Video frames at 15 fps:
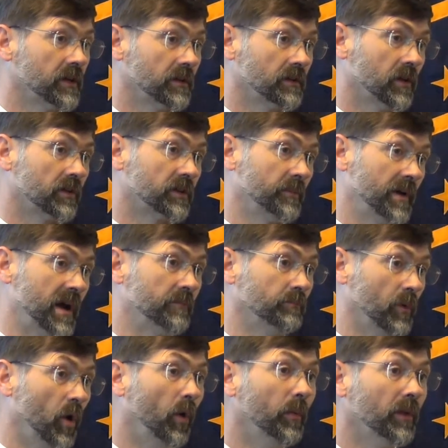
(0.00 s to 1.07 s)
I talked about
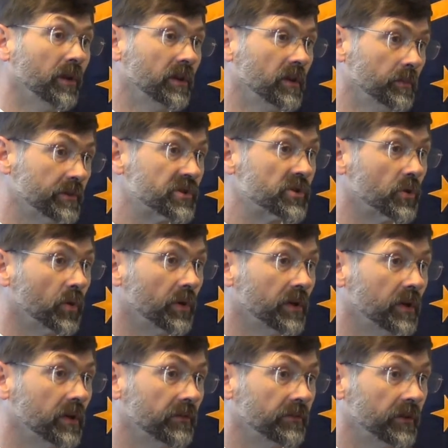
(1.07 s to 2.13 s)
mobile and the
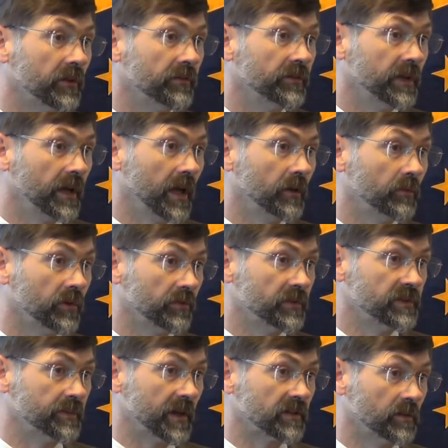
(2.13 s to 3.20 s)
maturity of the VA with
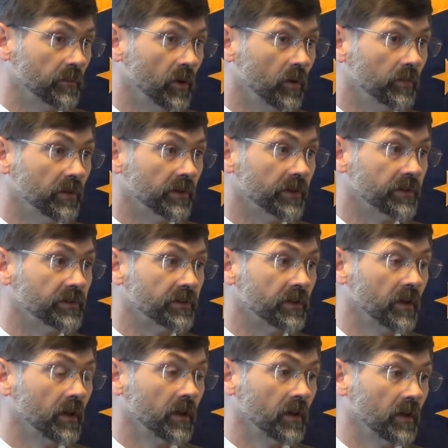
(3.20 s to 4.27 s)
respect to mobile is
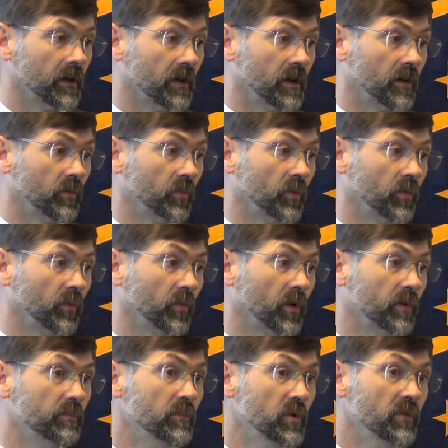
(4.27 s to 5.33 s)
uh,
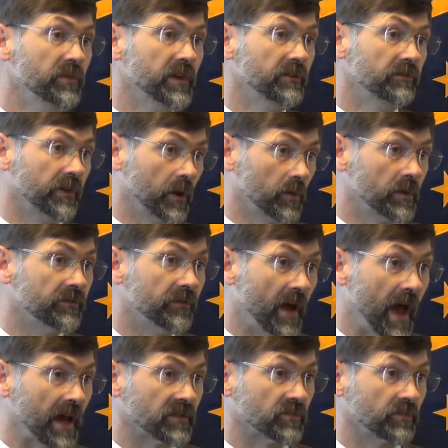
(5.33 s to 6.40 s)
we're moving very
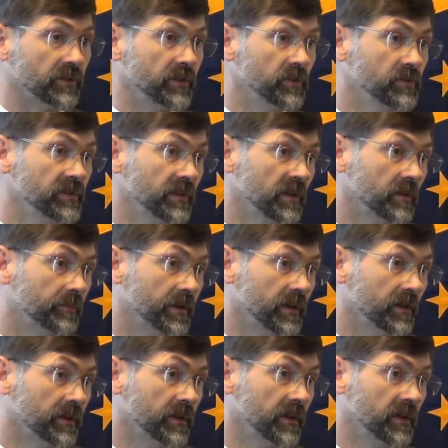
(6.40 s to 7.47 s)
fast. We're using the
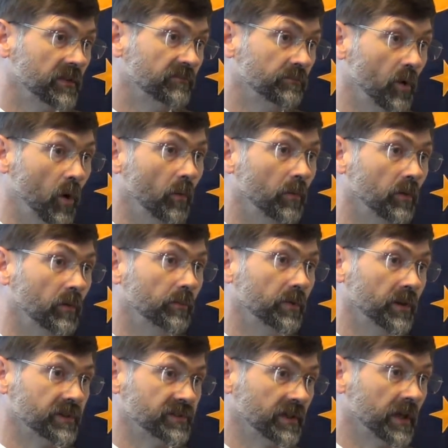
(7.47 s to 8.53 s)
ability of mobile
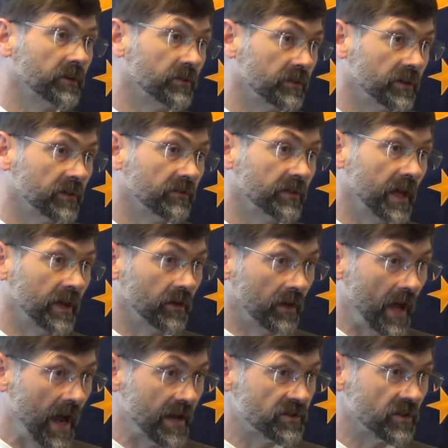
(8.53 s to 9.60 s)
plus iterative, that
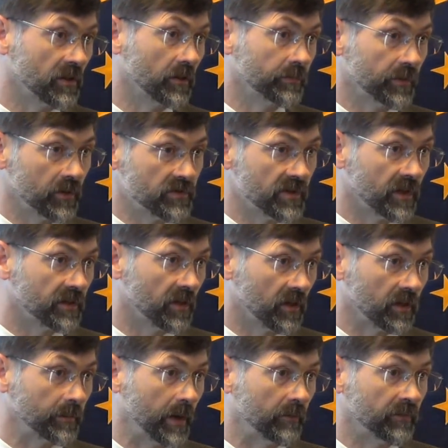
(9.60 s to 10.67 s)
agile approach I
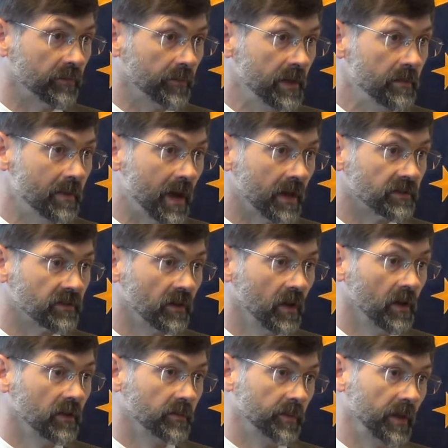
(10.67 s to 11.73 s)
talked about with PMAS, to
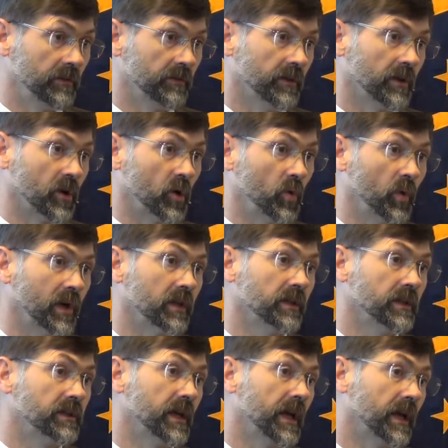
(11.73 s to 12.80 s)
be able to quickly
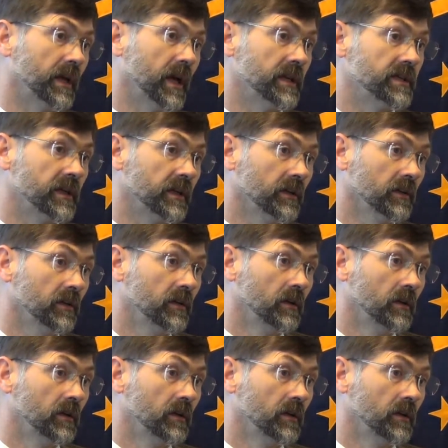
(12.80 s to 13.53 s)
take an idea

- - - - -

WHAT THE TASK ASKS | Would you transcribe all of the entries above exactly, minus the images?

OUTPUT OF THE TASK |
Video frames at 15 fps:
(0.00 s to 1.07 s)
I talked about
(1.07 s to 2.13 s)
mobile and the
(2.13 s to 3.20 s)
maturity of the VA with
(3.20 s to 4.27 s)
respect to mobile is
(4.27 s to 5.33 s)
uh,
(5.33 s to 6.40 s)
we're moving very
(6.40 s to 7.47 s)
fast. We're using the
(7.47 s to 8.53 s)
ability of mobile
(8.53 s to 9.60 s)
plus iterative, that
(9.60 s to 10.67 s)
agile approach I
(10.67 s to 11.73 s)
talked about with PMAS, to
(11.73 s to 12.80 s)
be able to quickly
(12.80 s to 13.53 s)
take an idea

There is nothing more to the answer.